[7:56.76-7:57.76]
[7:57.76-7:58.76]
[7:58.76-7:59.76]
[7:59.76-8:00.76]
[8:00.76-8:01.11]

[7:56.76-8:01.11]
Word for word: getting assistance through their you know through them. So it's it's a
■ ■ ■ ■ ■
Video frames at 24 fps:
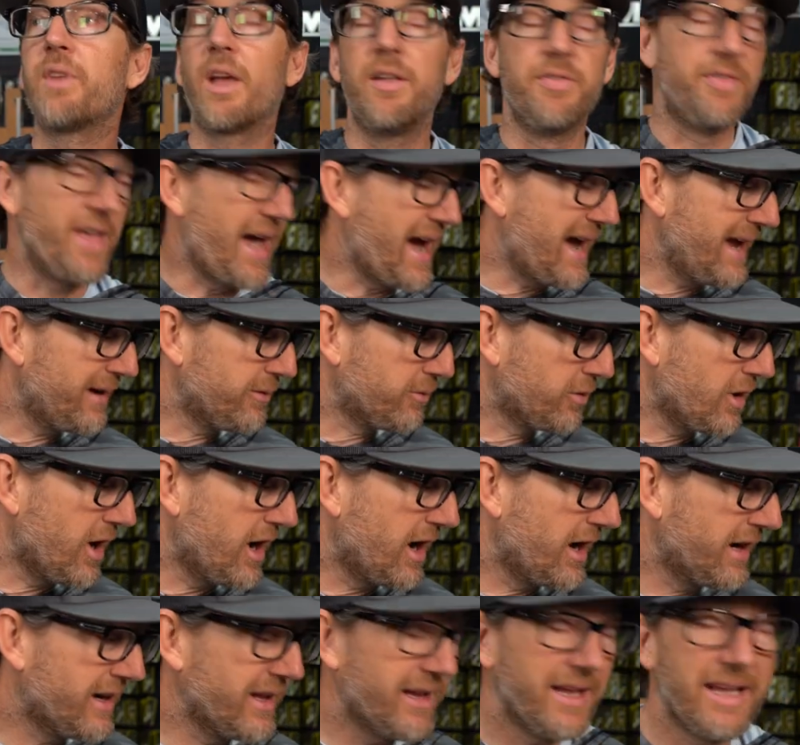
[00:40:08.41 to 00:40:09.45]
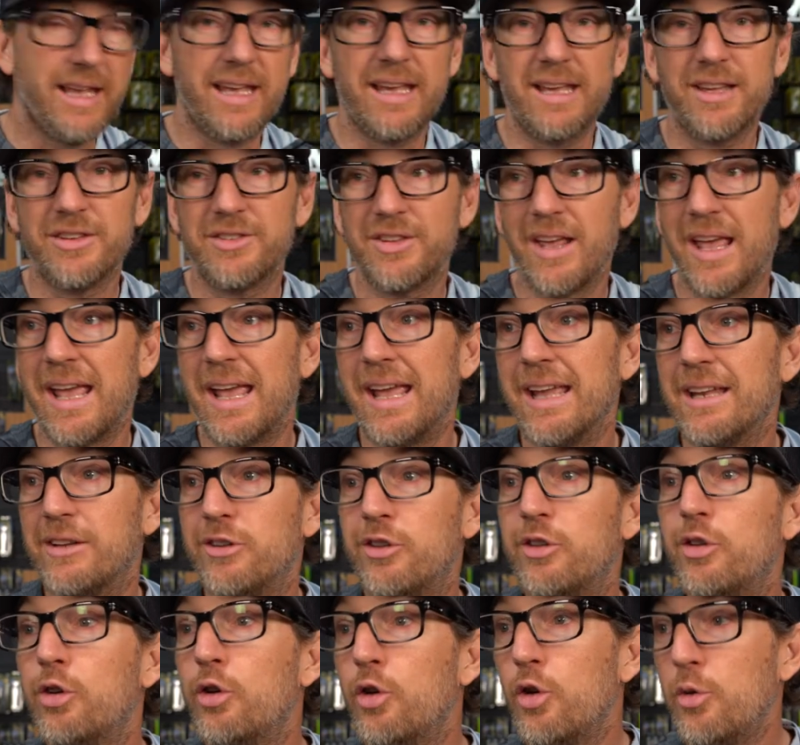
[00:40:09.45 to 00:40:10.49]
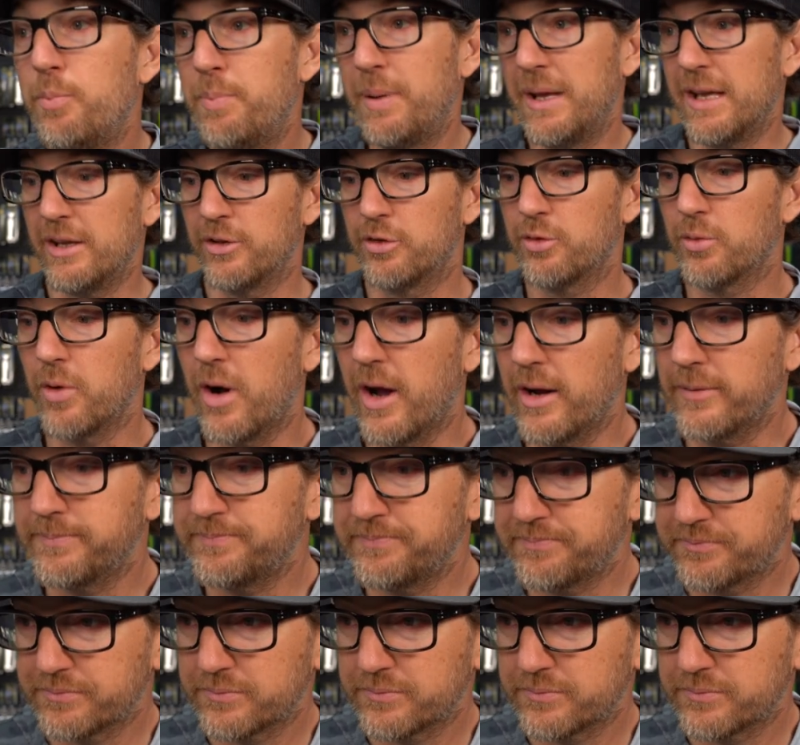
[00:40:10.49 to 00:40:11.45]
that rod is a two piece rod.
■ ■ ■ ■ ■
Problem details
Starting at the line above that holds "[7:56.76-7:57.76]" and ending at the line that holds "Word for word: getting", transcribe each line exactly and include no other lines.

Exercise result
[7:56.76-7:57.76]
[7:57.76-7:58.76]
[7:58.76-7:59.76]
[7:59.76-8:00.76]
[8:00.76-8:01.11]

[7:56.76-8:01.11]
Word for word: getting assistance through their you know through them. So it's it's a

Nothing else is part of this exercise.